BACKGROUND Implantable medical devices (IMDs) detect and treat a variety of medical conditions in patients. Exemplary IMDs include implantable pulse generators (IPGs) or implantable cardioverter-defibrillators (ICDs) that deliver electrical stimulation to tissue of a patient. IMDs typically include, inter alia, a control module, a capacitor, and a battery that are housed in a hermetically sealed container. When therapy is required by a patient. the control module signals the battery to charge the capacitor, which in turn discharges electrical stimuli to tissue of a patient.
The capacitor includes a case, an electrode stack and a liner that mechanically immobilizes the electrode stack within the housing. The electrode stack is a repeated series of an anode plate, a cathode plate, and a separator therebetween. A single tab extends from each anode plate and cathode plate. A set of tabs extending from the anode plates are welded to form the anode whereas tabs from the cathode plates are welded together to form the cathode. To prevent the set of tabs from the anode or cathode from contacting the inside of a metallic housing and creating a short circuit, a premanufactured head space insulator is secured over the set of tabs. While capacitors continue to decrease in size, conventional head space insulators are generally more difficult to fit over each set of tabs. Additionally, some premanufactured headspace insulators are difficult to properly seat over a set of tabs. It is therefore desirable to develop a headspace insulator that overcomes these limitations.

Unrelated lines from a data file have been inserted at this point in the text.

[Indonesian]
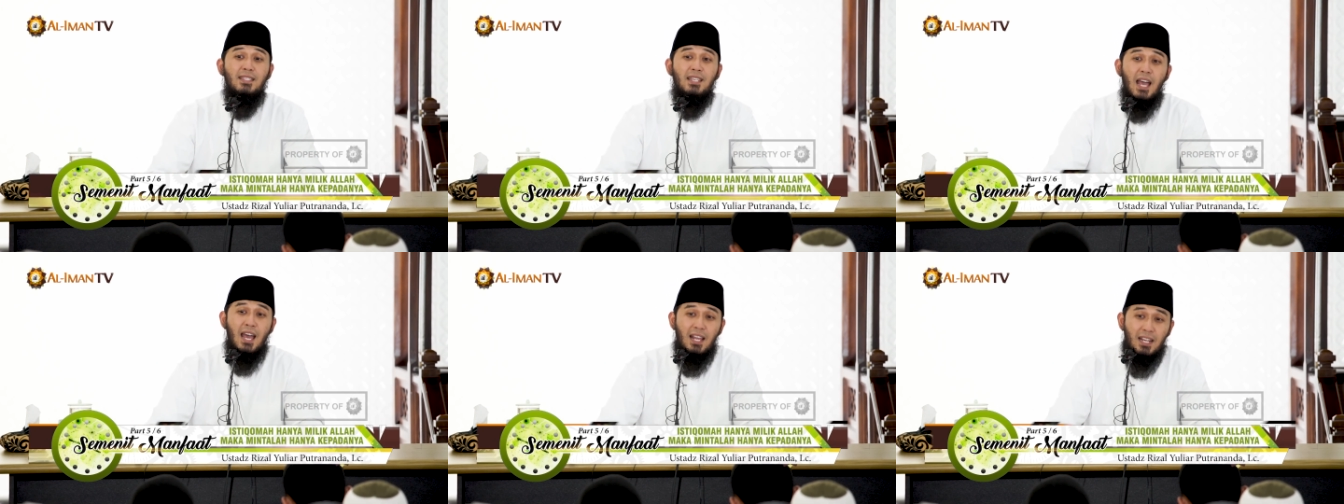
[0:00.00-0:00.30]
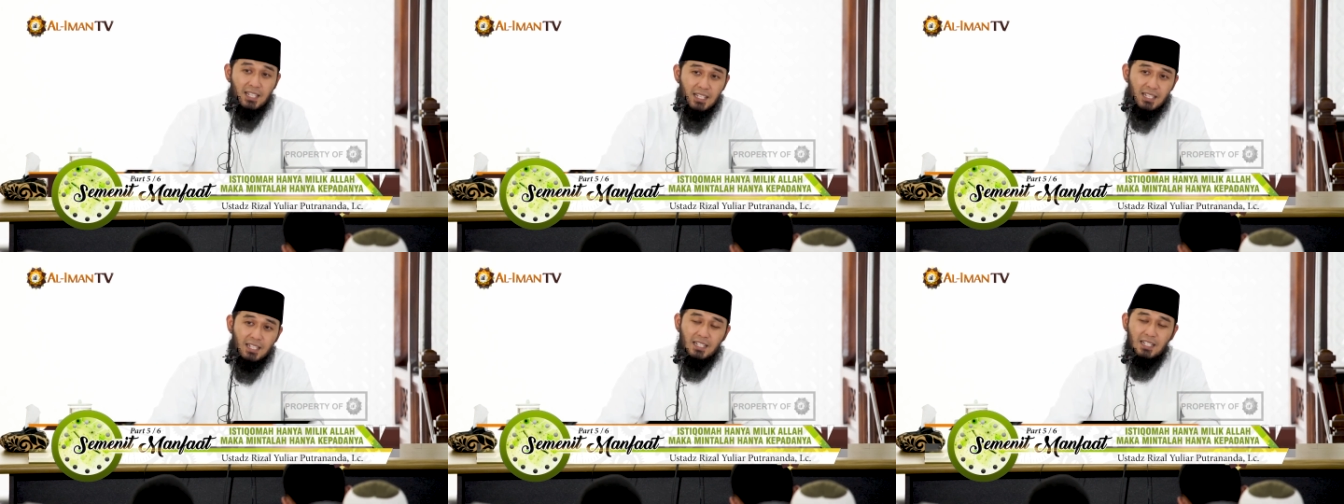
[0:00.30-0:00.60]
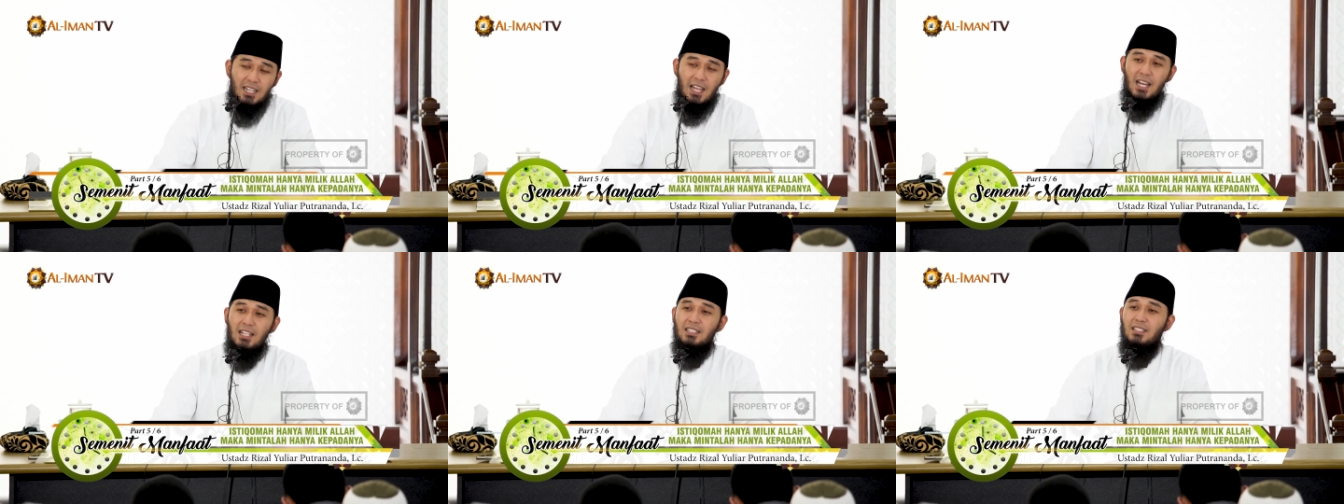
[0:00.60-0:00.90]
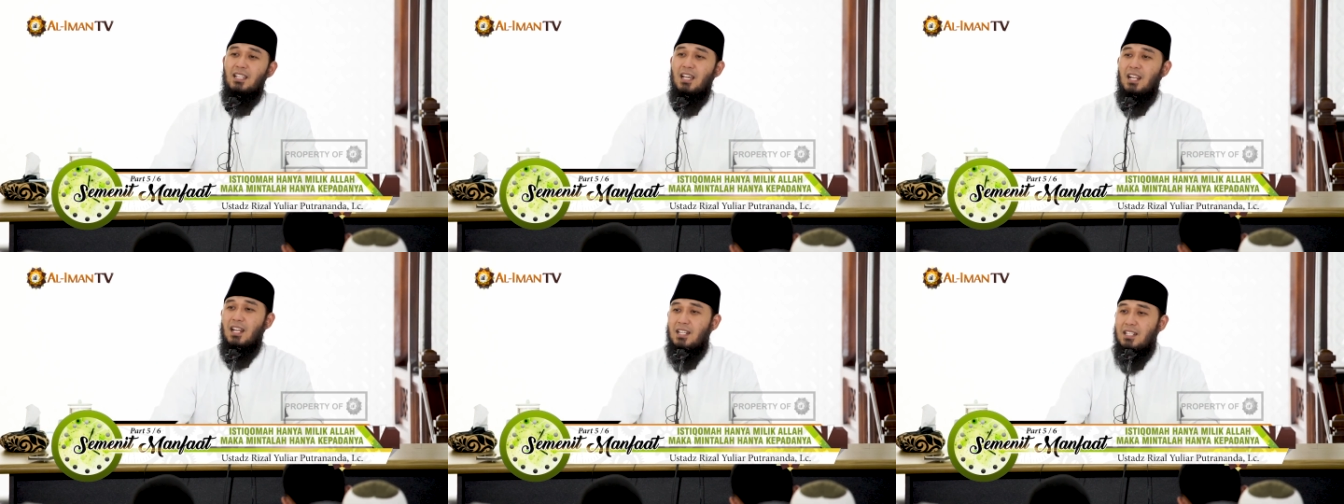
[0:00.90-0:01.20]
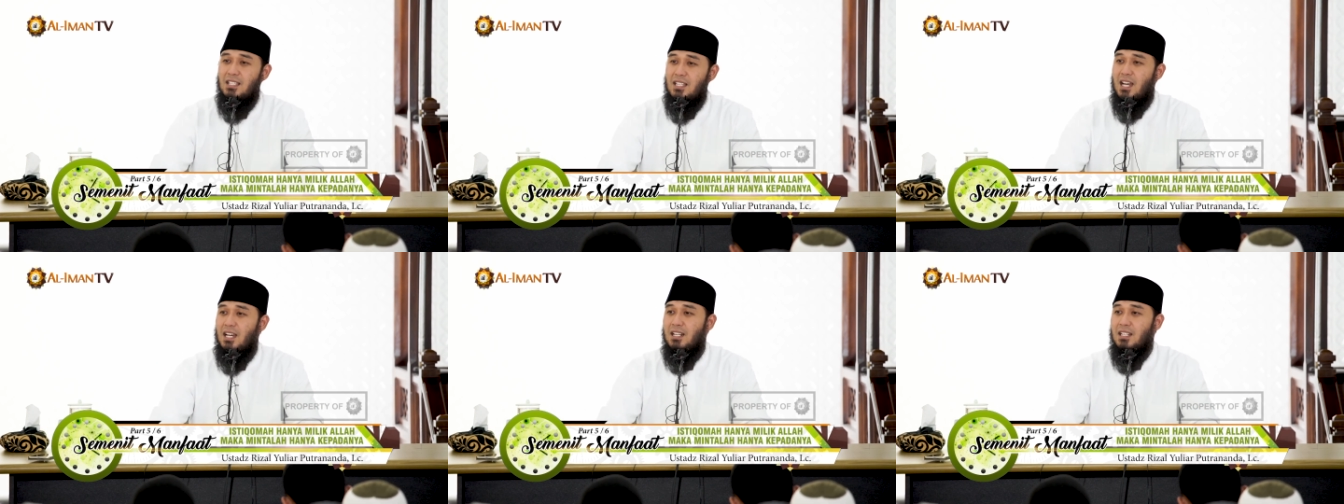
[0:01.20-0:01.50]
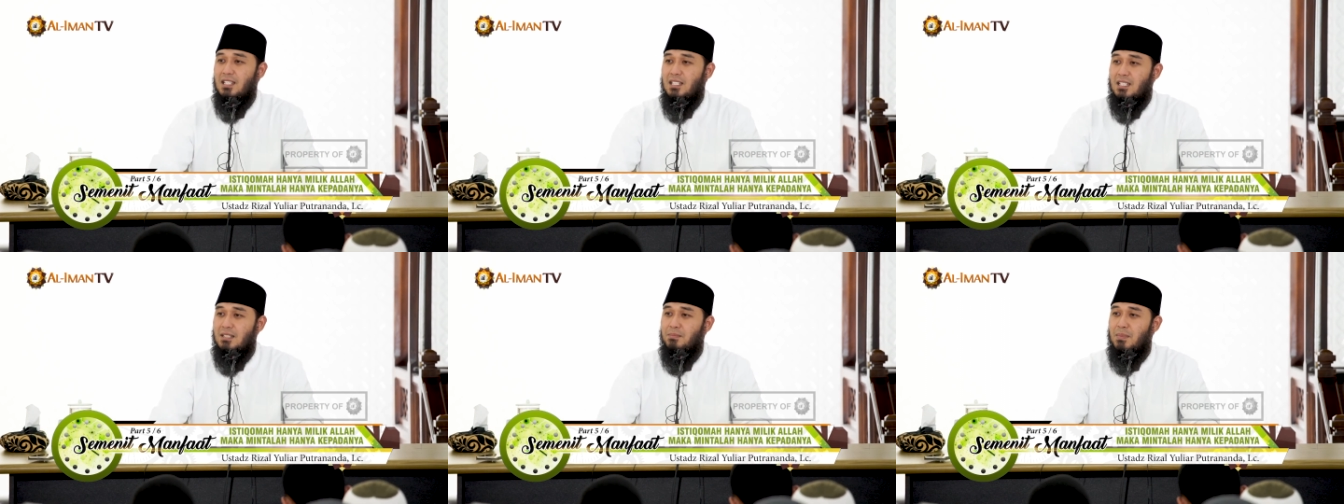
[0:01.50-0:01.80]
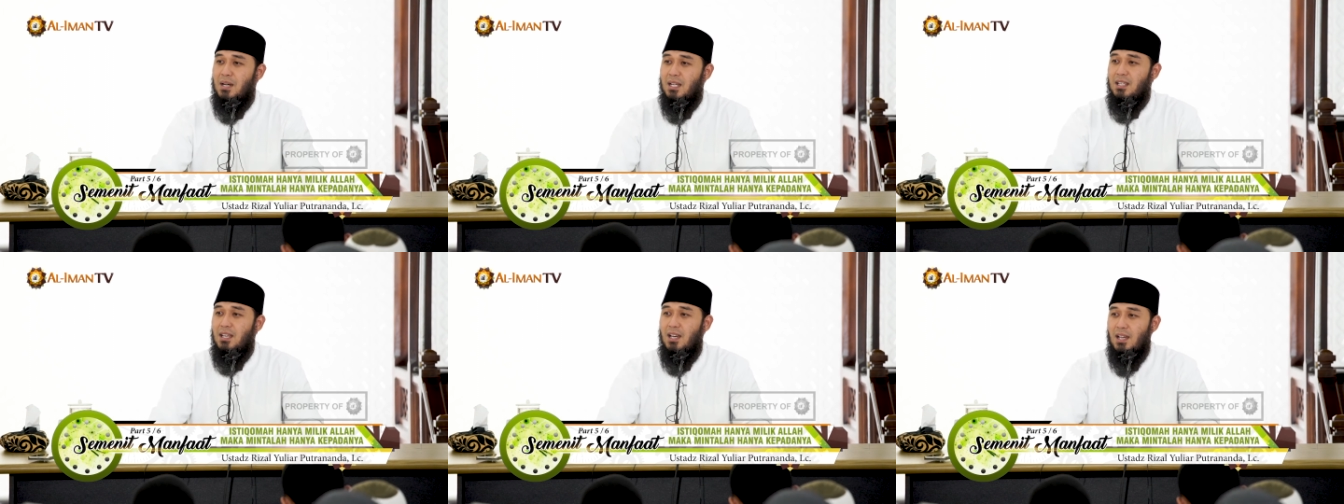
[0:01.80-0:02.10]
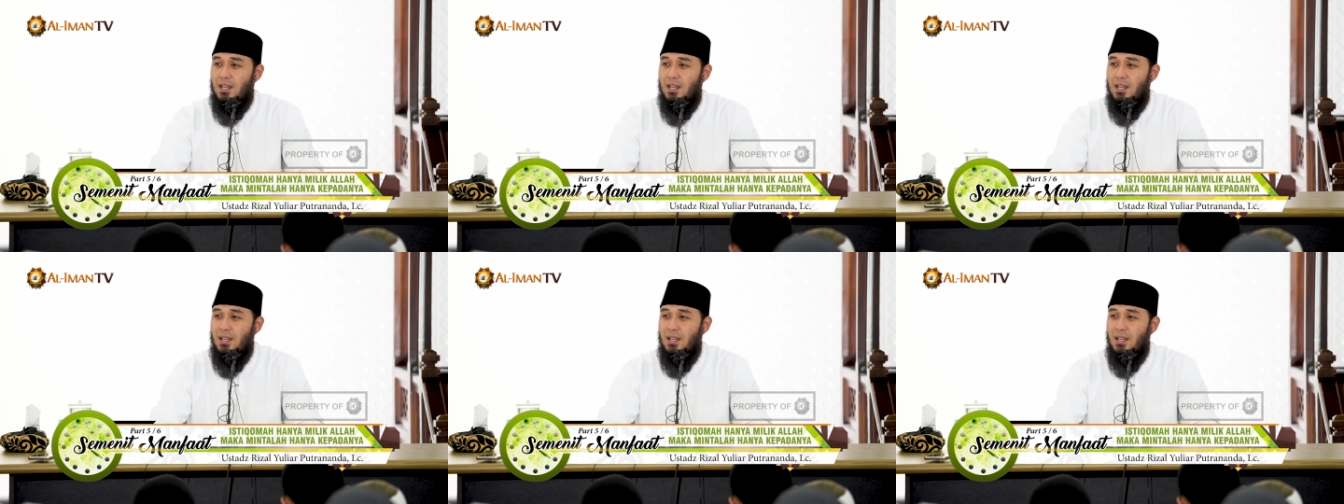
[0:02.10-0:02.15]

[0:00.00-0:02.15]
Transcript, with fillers: jari di antara jari jemari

BRIEF DESCRIPTION OF THE DRAWINGS
Figure 1 is a top perspective view of an exemplary electrochemical cell; Figure 2A a top perspective view of a set of tabs for an electrode stack of the electrochemical cell depicted in Figure 1; Figure 2B an angled, top perspective view of a set of tabs for an electrode stack of the electrochemical cell depicted in Figure 1 ;
Figure 3 is a top perspective view of a set of tabs and head space insulator for an electrode stack of the electrochemical cell; and
Figure 4 is a flow diagram to form a head space insulator.
DETAILED DESCRIPTION
The present invention is directed to a conformable head space insulator for a flat plate electrochemical cell (e.g. capacitor). The conformable head space insulator is created from a liquid or molten polymer introduced over one or more tabs that extend from electrode plates (e.g. anode plates or cathode plates). The polymer has a melting point lower than the melting point of separator material so that the temperature emanating from the polymer does not detrimentally affect the separator material.
The conformable head space insulator allows a technician to easily determine that the tab or tabs are adequately covered since the liquid polymer conforms to the shape of the tabs to be insulated. Reduction in assembly cost of the electrochemical cell is also realised by creating a conformable head space insulator after the electrode stack is fabricated. The headspace insulator may be applied to electrode stacks in capacitors or batteries (e.g., low, medium, and high current rate batteries).
Figure 1 depicts an exemplary electrochemical cell 10 (e.g. capacitor) for an implantable medical device (IMD). Electrochemical cell 10 includes a housing 12, an electrode stack 14, and a liner 16. Housing 12 is formed of a first portion 22 welded to a second portion 24. Liner 16 surrounds electrode stack 14 to prevent direct contact between electrode stack 14 and housing 12. A detailed example of such a configuration may be seen with respect to United States Patent No. issued to 6,459,566B1 issued to Casby et al, and U.S. Patent Publication No. 2003/0199941 A1, and assigned to the
assignee of the present invention, the disclosure of which is incorporated by reference, in relevant parts.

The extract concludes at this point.